Sónia torceu-se na cadeira e preparou-se para esperar mais.
Já passava das oito da manhã quando a senhora habitual anunciou o nome do Fábio e Sónia logo o levou para o gabinete que lhe indicaram.
O médico fez-lhe as perguntas usuais e pediu-lhe que o deitasse. Observou, auscultou, palpou, viu ouvidos e garganta e disse:
- Pois é. O menino tem uma amigdalite. Olhe, vou-lhe receitar dois xaropes, um para a febre e outro para a infecção, e vou aqui escrever como é que lhos vai dar, está bem?
- Sim, senhor doutor.
- Então vá lá. Pode ir. As melhoras.
Marco, ao ver a mulher a sair com o Fábio, perguntou:
- Então? O que tem ele?
- Diz que é uma amigdalite. Temos de ir a uma farmácia comprar estes medicamentos.
- E mais nada? Só isso?
- Sim, só. A consulta foi uma beleza. Nem chegou a um quarto de hora. O problema foi a espera.
Já no carro, Marco perguntou:
- Olha lá, há dois anos também foi isso que o miúdo teve, não foi?

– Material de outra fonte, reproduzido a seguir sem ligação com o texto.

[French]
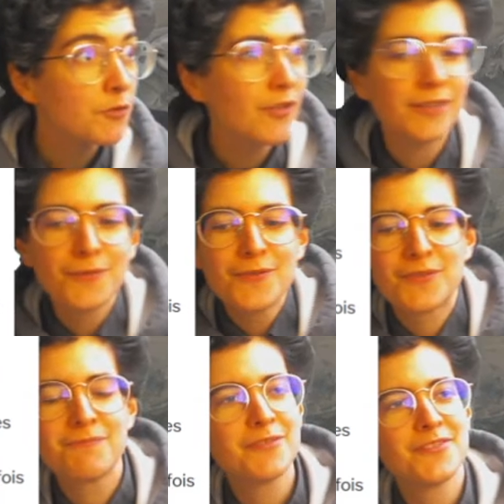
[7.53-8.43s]
Bonjour à
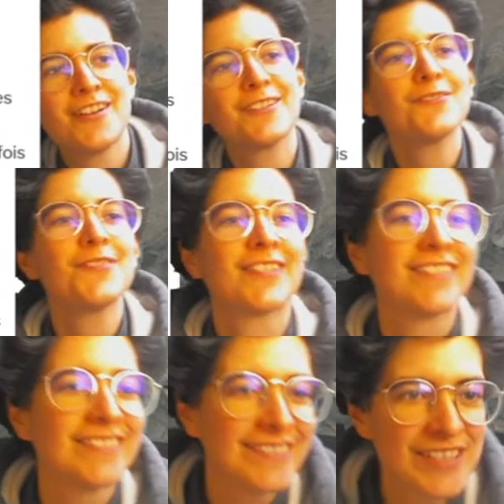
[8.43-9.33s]
tous, bonjour à toutes
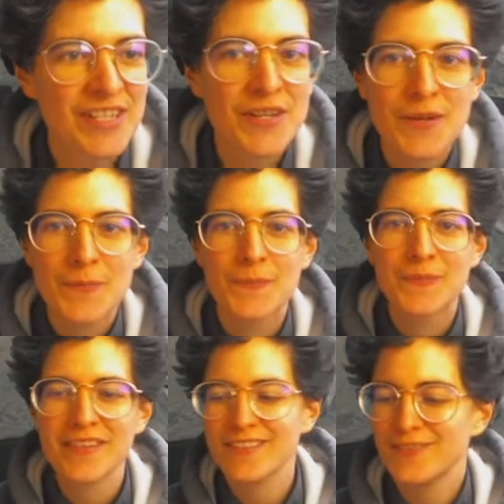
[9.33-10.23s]

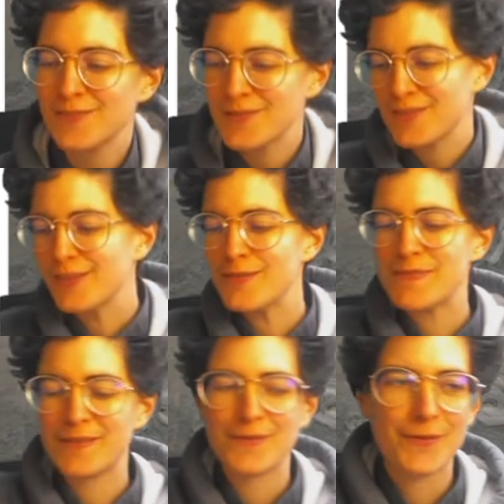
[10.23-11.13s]
Bienvenue, euh,
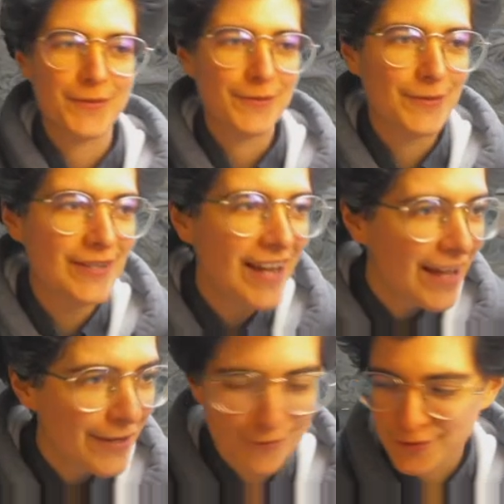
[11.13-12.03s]
bienvenue dans ce
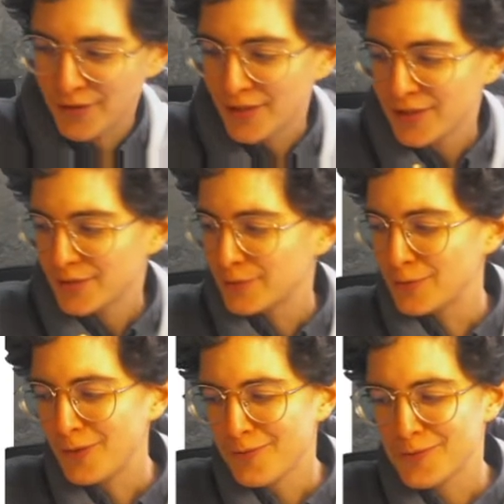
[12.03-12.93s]
live
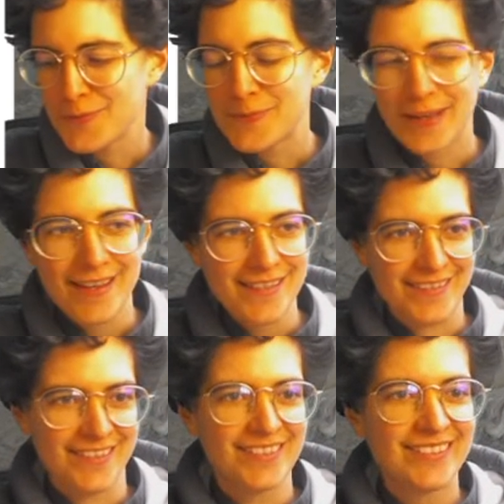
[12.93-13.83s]
de revue de
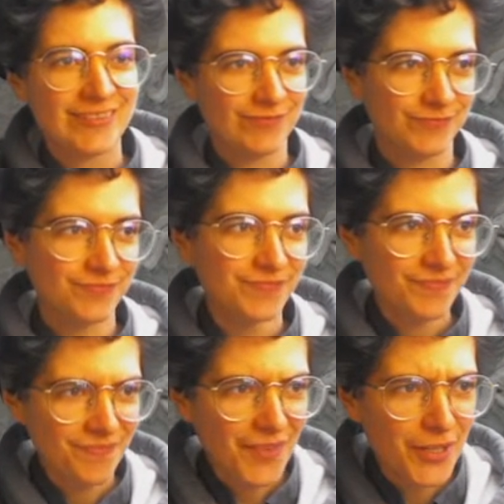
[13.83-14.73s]
presse.
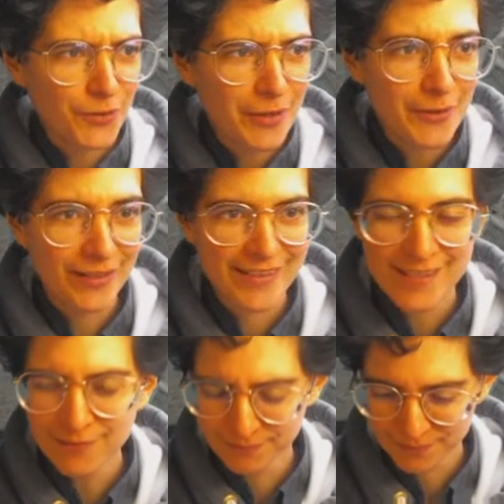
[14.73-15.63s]
Joyeux lundi.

- Pois foi, exactamente. Mas dessa vez ainda resolvemos tudo em Mangualde, no SAP. Foi um instantinho. Lembras-te? Às duas e meia já estávamos na cama outra vez e não perdemos um dia de trabalho como hoje.
- Pois lembro…


E enquanto conduzia de volta a casa, aborrecido com a doença do Fábio e por ter perdido um dia de trabalho, ele e a mulher, Marco ia matutando que tudo isto vinha da tal reorganização dos serviços de saúde que o Governo tinha levado a cabo. E ele, Marco, que até tinha votado em José Sócrates e no Partido Socialista, não achava bem que a tal reorganização tivesse vindo piorar as condições de vida das pessoas. Bem sabia que era muito caro manter o SAP aberto, mas, caramba, quem é disse que a saúde era barata?